Data engineering interview questions · hard
What are the performance considerations when integrating Logic Apps with ADF?
What are the pricing models for queries in Athena?
What are the pros and cons of using a data lake on AWS, GCP, or Azure?
What is Azure Data Lake Storage (ADLS) Gen2, and how does it differ from Blob Storage?

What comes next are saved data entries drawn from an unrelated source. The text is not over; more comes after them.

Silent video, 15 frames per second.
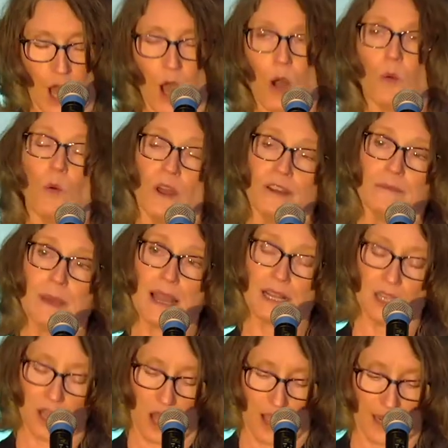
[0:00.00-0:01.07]
One of my
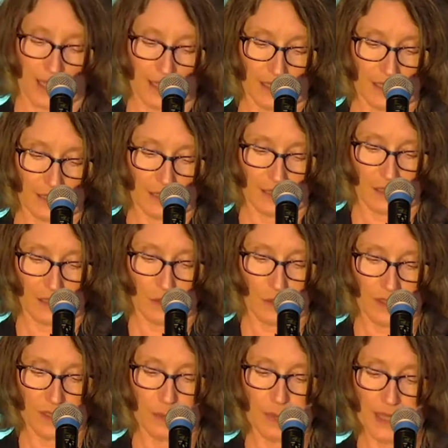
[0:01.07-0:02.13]
clients
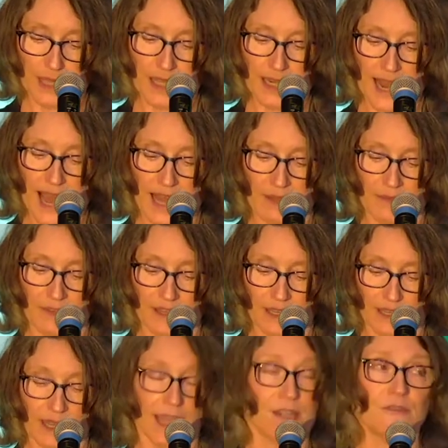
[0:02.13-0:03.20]
was a pig and
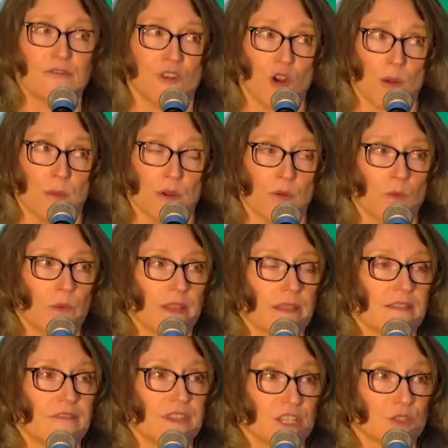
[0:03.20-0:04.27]
alligator farmer with
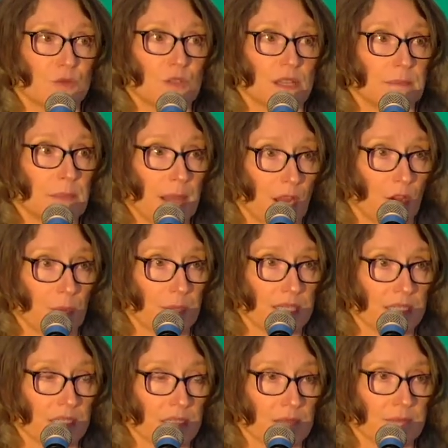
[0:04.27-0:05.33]
a visual
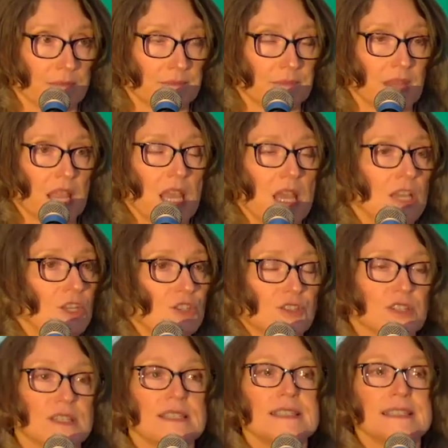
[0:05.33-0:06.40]
impairment. You
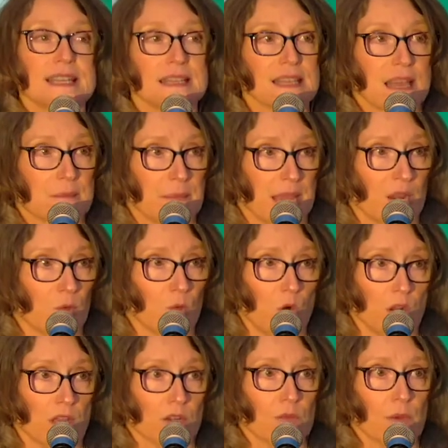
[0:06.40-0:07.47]
should have seen that man
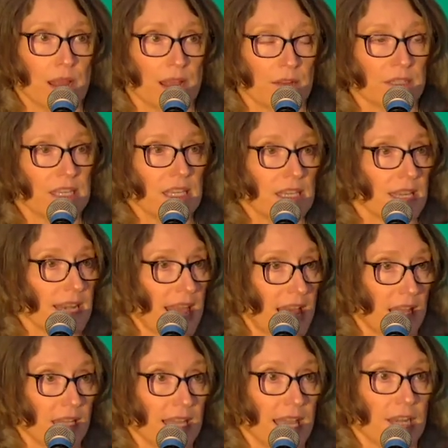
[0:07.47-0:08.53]
walking around kicking
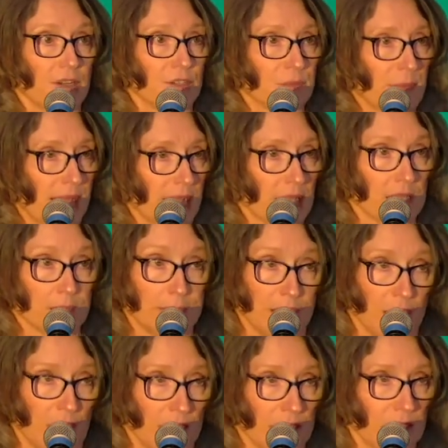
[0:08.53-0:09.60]
alligators back in the
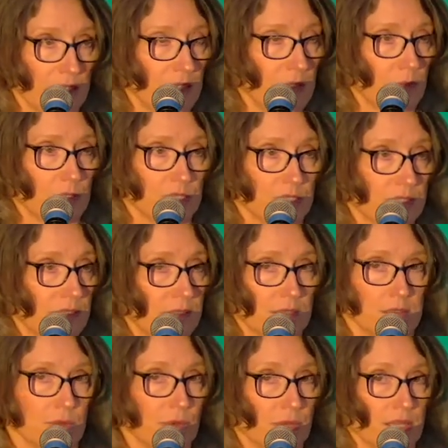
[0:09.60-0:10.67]
pond. It was
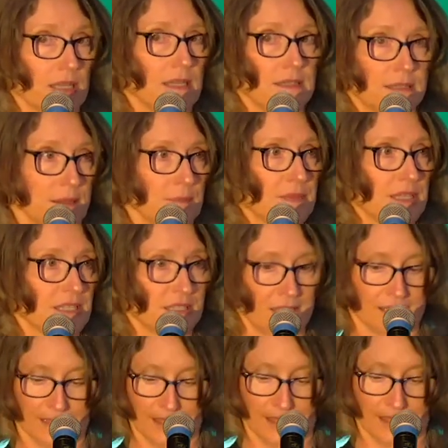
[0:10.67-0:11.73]
really something to
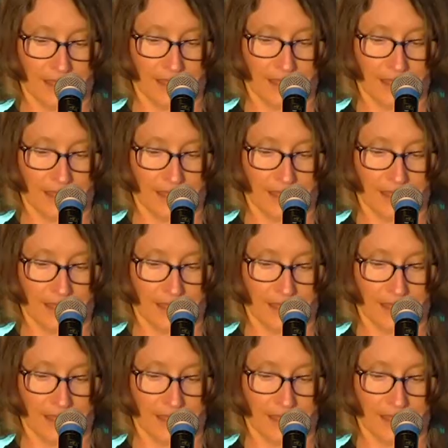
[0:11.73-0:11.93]
see.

What is your experience with cloud technologies?
What techniques do you use to balance compute costs and performance in cloud-based data solutions?
What types of queries would not be efficient in Athena?
Which AWS services do you use for data ingestion and processing?
Type or paste your answer to any of these questions and our AI Coach scores it, highlights gaps, and rewrites it at FAANG quality. Free to try.
Learn the platform used by your target companies. AWS is most common overall (Glue, Redshift, S3, Kinesis). GCP is preferred by Google and startups (BigQuery, Dataflow, Pub/Sub). Azure is dominant in enterprise (Synapse, Data Factory). Learn one deeply and understand the equivalents on others.
Core tools: SQL, Python, Spark, Airflow (or equivalent orchestrator), one cloud platform. Increasingly important: dbt, Kafka, Terraform, Docker/Kubernetes, Delta Lake or Apache Iceberg, a data observability tool. The specific stack varies by company.
Yes. Apache Airflow is the most widely used orchestration tool and questions about DAG design, task dependencies, XComs, operators, and failure handling are common. If the company uses a different orchestrator, expect similar questions adapted to their tool.